Assignment:
Count how many lines in this material contain "frames". The answer is that number alone.

Listed entries:

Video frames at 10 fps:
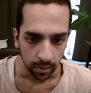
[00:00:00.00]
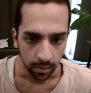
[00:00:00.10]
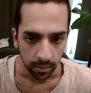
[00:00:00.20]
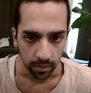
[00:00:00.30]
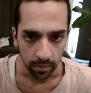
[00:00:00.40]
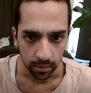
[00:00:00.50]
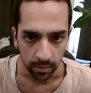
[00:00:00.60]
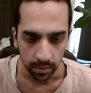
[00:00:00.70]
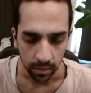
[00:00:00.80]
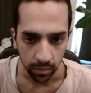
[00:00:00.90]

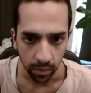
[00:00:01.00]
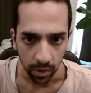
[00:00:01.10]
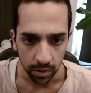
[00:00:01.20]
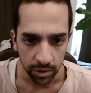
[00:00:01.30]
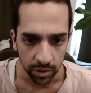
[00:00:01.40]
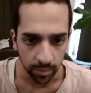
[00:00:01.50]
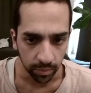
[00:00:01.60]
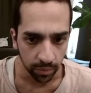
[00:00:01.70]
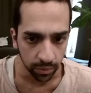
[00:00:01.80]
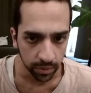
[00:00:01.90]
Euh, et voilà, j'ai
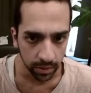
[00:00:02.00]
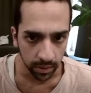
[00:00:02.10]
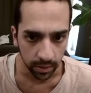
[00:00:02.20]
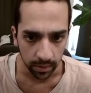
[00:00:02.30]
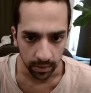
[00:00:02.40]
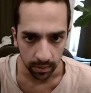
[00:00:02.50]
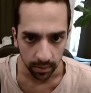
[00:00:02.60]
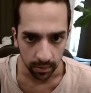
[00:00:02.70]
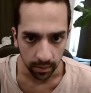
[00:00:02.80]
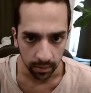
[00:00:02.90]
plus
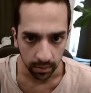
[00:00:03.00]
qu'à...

--

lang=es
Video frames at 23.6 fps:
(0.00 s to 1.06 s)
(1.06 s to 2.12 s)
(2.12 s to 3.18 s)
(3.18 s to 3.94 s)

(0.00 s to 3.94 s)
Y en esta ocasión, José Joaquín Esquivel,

---

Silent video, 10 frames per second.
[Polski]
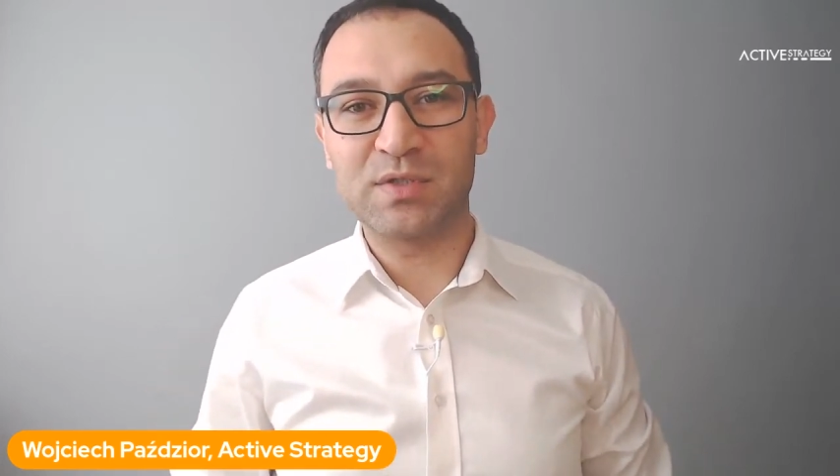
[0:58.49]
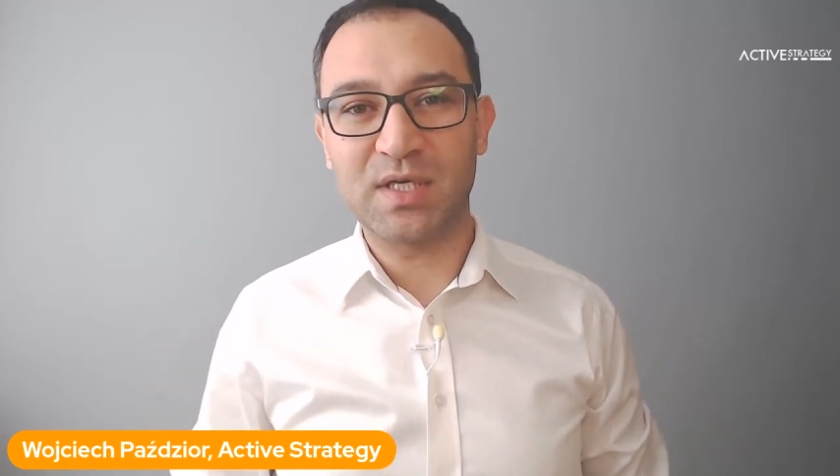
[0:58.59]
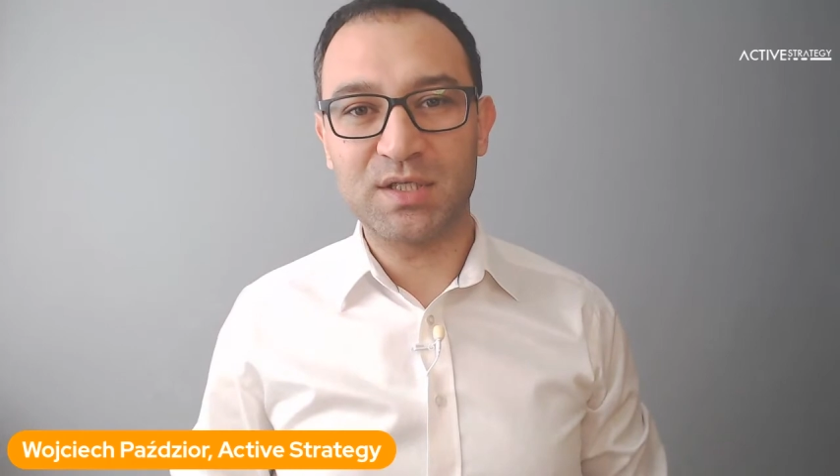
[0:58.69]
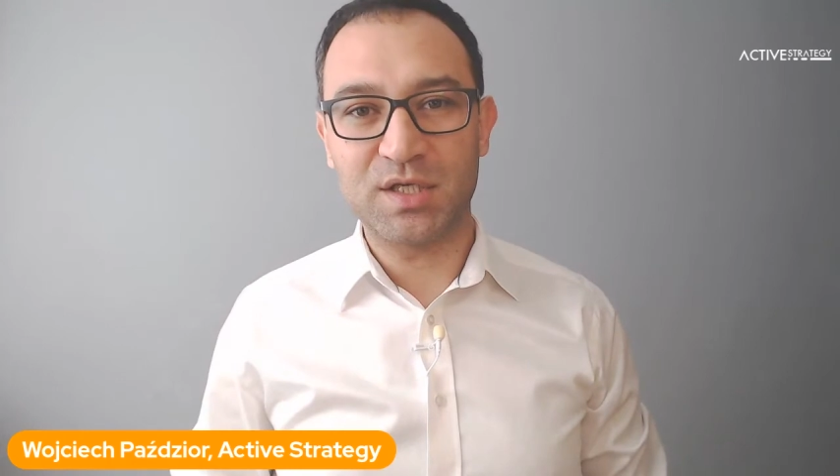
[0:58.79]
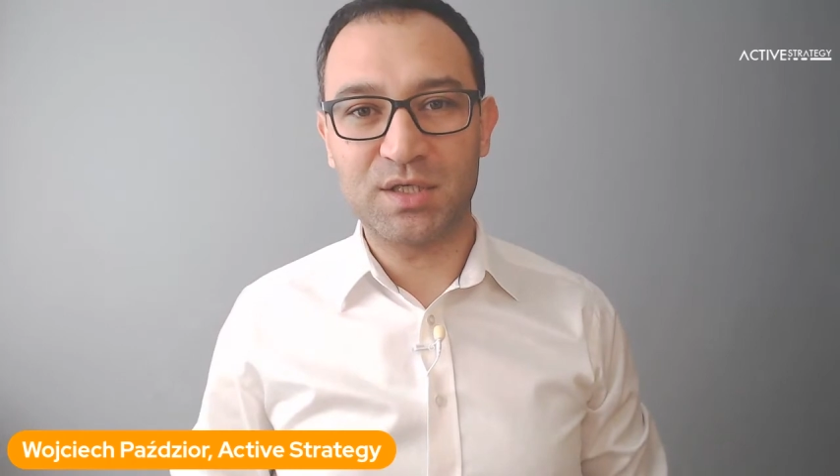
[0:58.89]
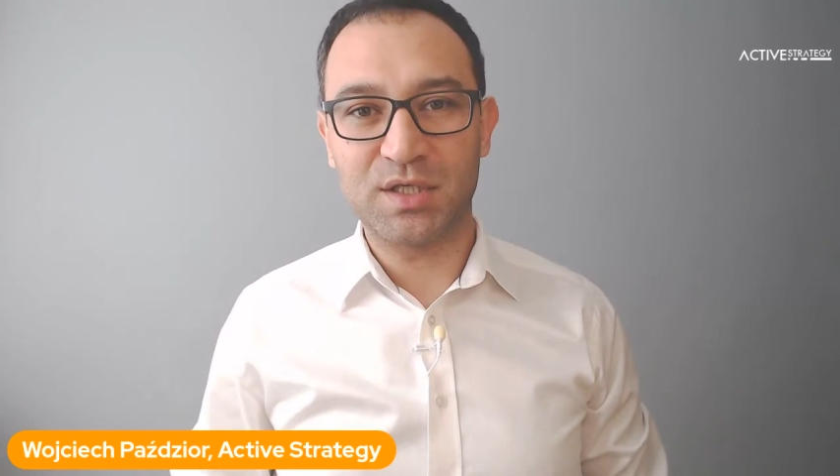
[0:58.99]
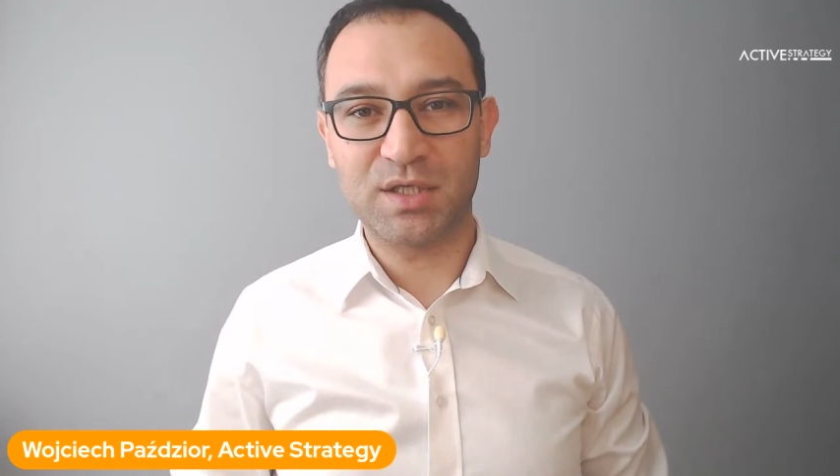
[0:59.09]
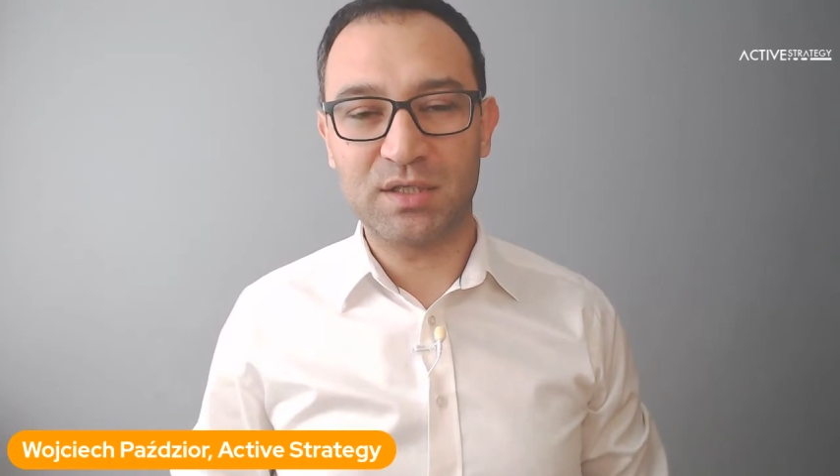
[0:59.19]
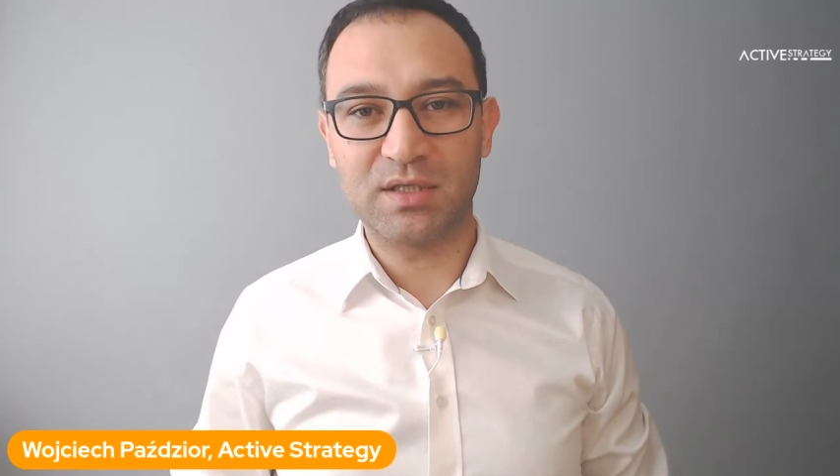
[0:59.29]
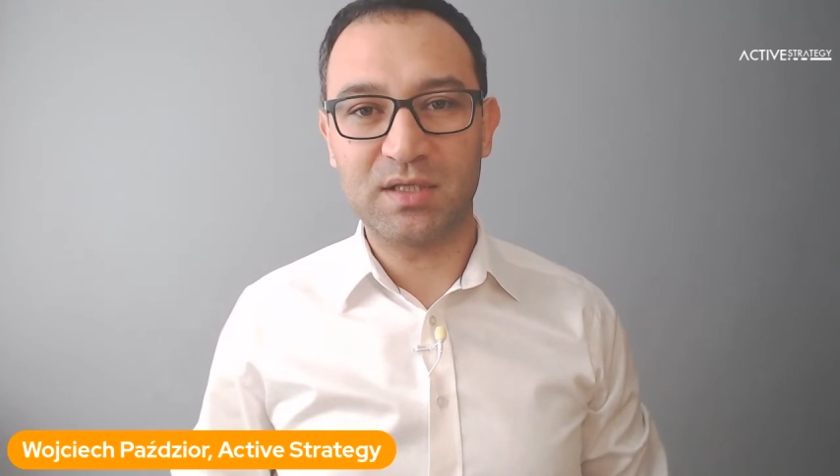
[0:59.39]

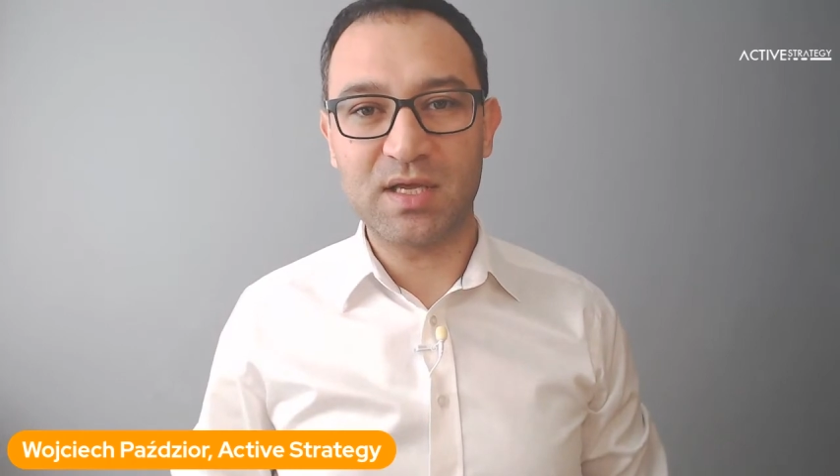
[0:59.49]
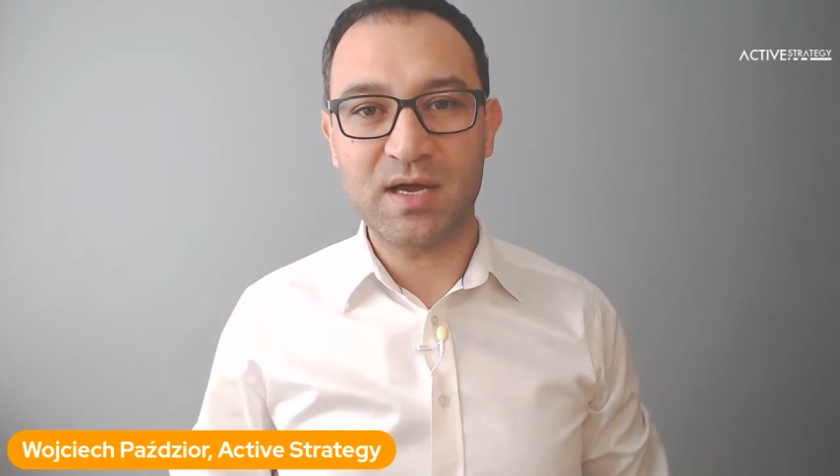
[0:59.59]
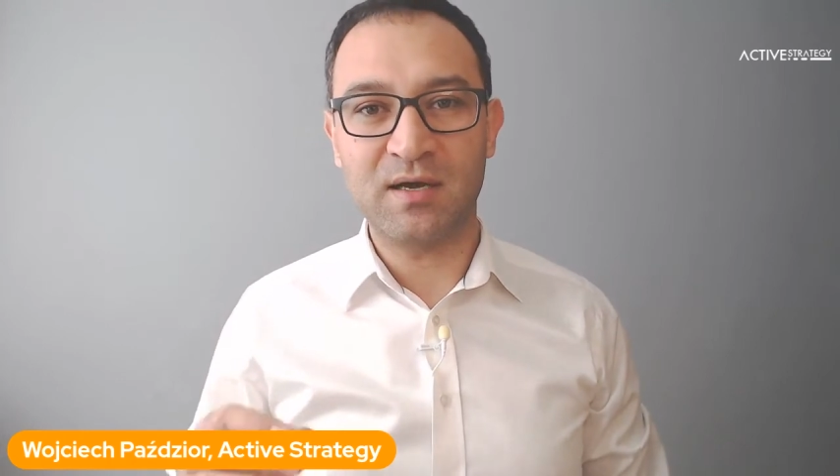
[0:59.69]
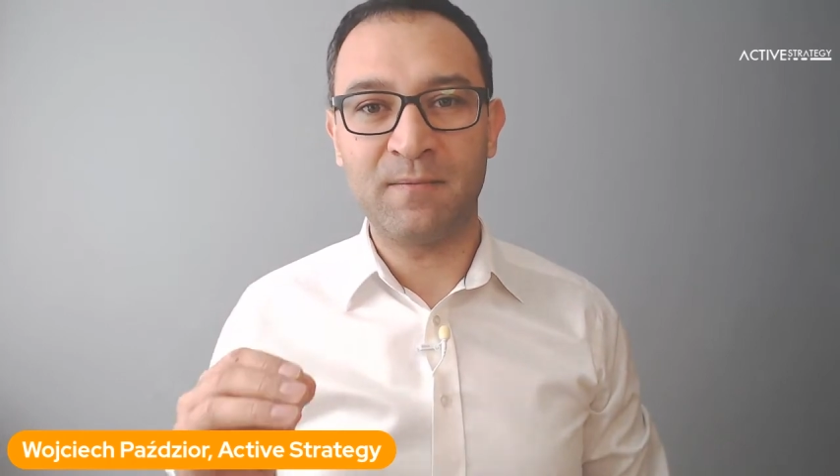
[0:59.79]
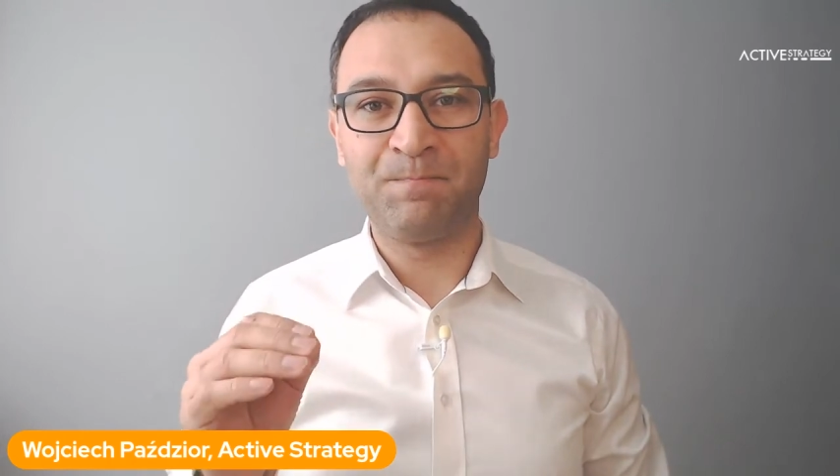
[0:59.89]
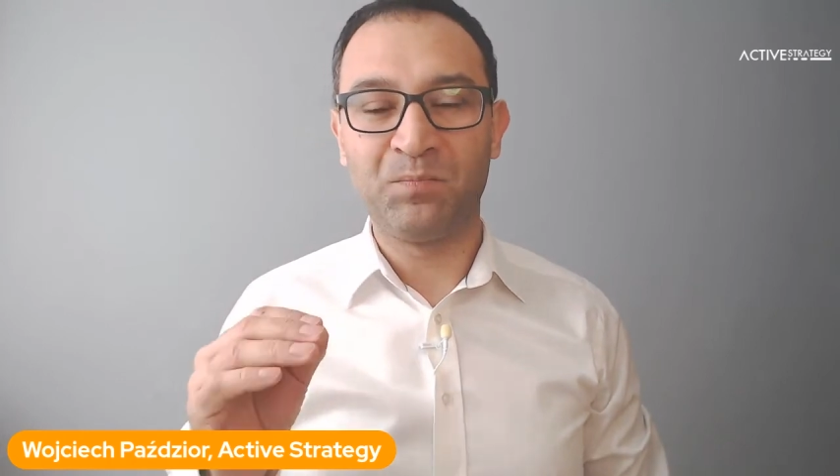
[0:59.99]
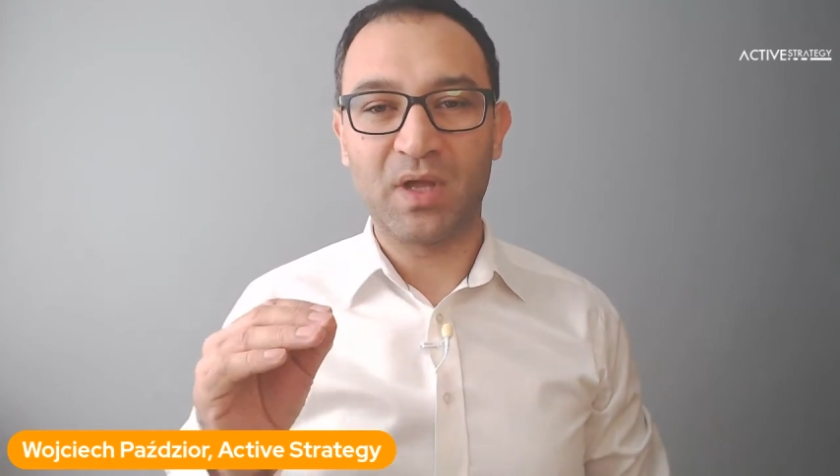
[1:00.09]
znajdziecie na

Written answer:
3